◆ What is expected: Where an image appears, leave it out; otherwise repeat the data exactly.
_ _ _
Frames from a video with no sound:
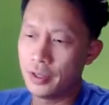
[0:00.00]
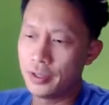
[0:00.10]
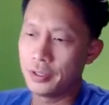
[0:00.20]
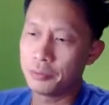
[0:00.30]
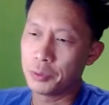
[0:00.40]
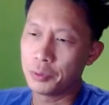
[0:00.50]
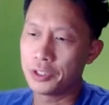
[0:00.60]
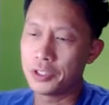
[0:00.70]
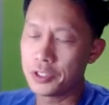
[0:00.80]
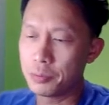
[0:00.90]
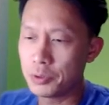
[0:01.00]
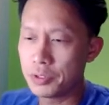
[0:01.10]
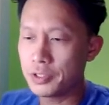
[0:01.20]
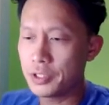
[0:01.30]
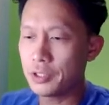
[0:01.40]
And we want to dispose of
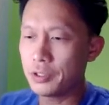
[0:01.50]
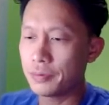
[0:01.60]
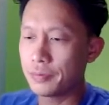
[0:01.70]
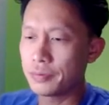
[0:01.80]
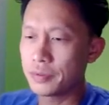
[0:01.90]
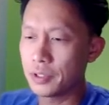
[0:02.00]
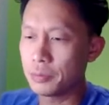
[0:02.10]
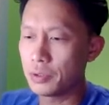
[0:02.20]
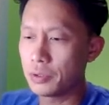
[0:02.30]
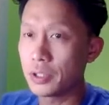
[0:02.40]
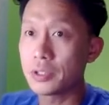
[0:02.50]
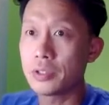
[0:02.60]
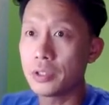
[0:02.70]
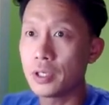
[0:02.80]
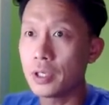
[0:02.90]
it here. So go to
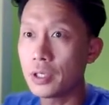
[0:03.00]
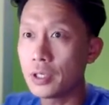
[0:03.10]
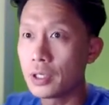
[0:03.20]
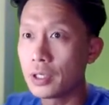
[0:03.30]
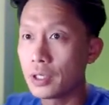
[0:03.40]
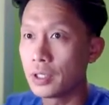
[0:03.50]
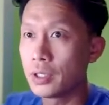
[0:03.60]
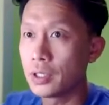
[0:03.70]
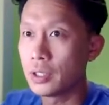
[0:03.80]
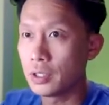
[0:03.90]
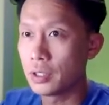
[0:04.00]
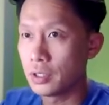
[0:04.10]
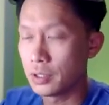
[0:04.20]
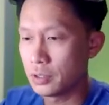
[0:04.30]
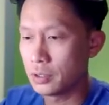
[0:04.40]
SDK.
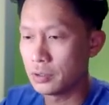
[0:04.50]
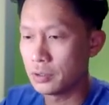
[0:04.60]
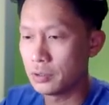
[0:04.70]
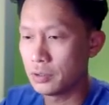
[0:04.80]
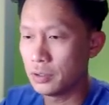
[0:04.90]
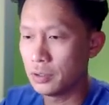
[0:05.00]
Let's see,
_ _ _
◆ Result of this exercise:
Frames from a video with no sound:
[0:00.00]
[0:00.10]
[0:00.20]
[0:00.30]
[0:00.40]
[0:00.50]
[0:00.60]
[0:00.70]
[0:00.80]
[0:00.90]
[0:01.00]
[0:01.10]
[0:01.20]
[0:01.30]
[0:01.40]
And we want to dispose of
[0:01.50]
[0:01.60]
[0:01.70]
[0:01.80]
[0:01.90]
[0:02.00]
[0:02.10]
[0:02.20]
[0:02.30]
[0:02.40]
[0:02.50]
[0:02.60]
[0:02.70]
[0:02.80]
[0:02.90]
it here. So go to
[0:03.00]
[0:03.10]
[0:03.20]
[0:03.30]
[0:03.40]
[0:03.50]
[0:03.60]
[0:03.70]
[0:03.80]
[0:03.90]
[0:04.00]
[0:04.10]
[0:04.20]
[0:04.30]
[0:04.40]
SDK.
[0:04.50]
[0:04.60]
[0:04.70]
[0:04.80]
[0:04.90]
[0:05.00]
Let's see,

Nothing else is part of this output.